# [Task to carry out]
Nothing but the lines from the one including "[15:27.53-15:28.43]" through the last line of the entries, restated exactly, should appear in the answer; omit the pictures.

(Supplied records begins)

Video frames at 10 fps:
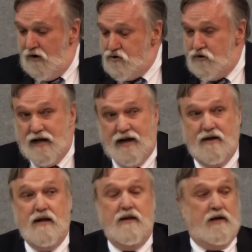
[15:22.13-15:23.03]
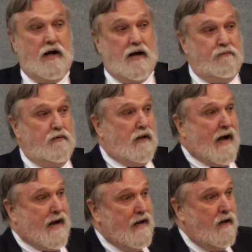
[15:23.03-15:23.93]
Use your head. Uh,
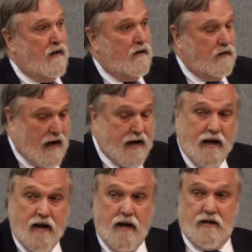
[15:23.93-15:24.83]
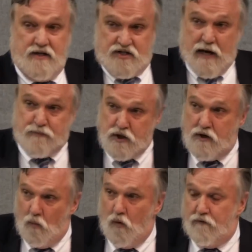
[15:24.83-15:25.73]
lying, lying, deception
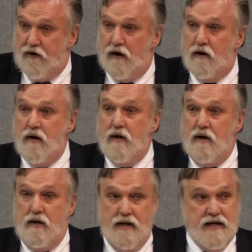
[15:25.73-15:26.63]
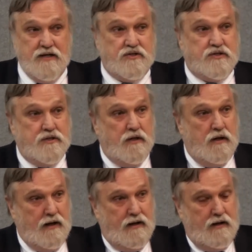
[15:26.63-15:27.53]
in warfare is...
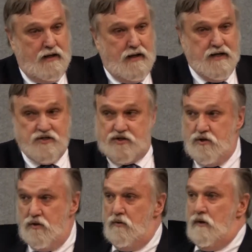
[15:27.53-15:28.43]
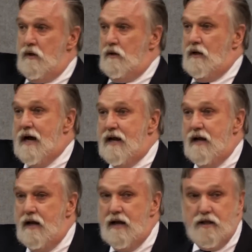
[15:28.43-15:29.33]
is to
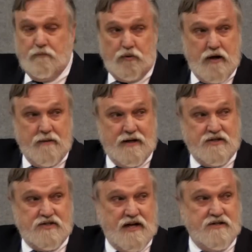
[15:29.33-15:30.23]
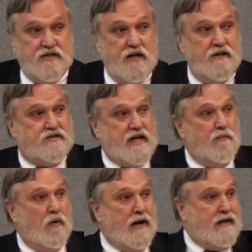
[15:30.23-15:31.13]
lying in the prohibited sense, the
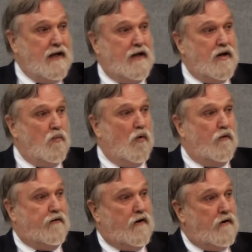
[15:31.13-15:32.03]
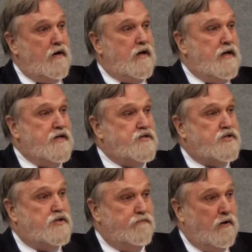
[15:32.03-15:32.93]
same way killing in warfare
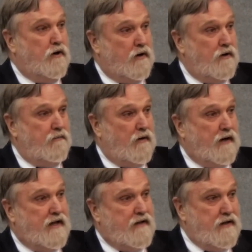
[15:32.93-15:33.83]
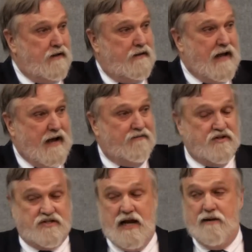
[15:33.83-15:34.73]
is to murder. Right? They, they have
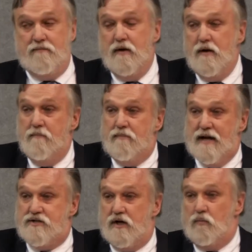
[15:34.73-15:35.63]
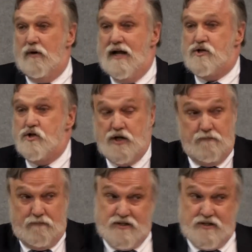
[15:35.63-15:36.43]
the same basic relationship.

(Supplied records ends)

# [Response box]
[15:27.53-15:28.43]
[15:28.43-15:29.33]
is to
[15:29.33-15:30.23]
[15:30.23-15:31.13]
lying in the prohibited sense, the
[15:31.13-15:32.03]
[15:32.03-15:32.93]
same way killing in warfare
[15:32.93-15:33.83]
[15:33.83-15:34.73]
is to murder. Right? They, they have
[15:34.73-15:35.63]
[15:35.63-15:36.43]
the same basic relationship.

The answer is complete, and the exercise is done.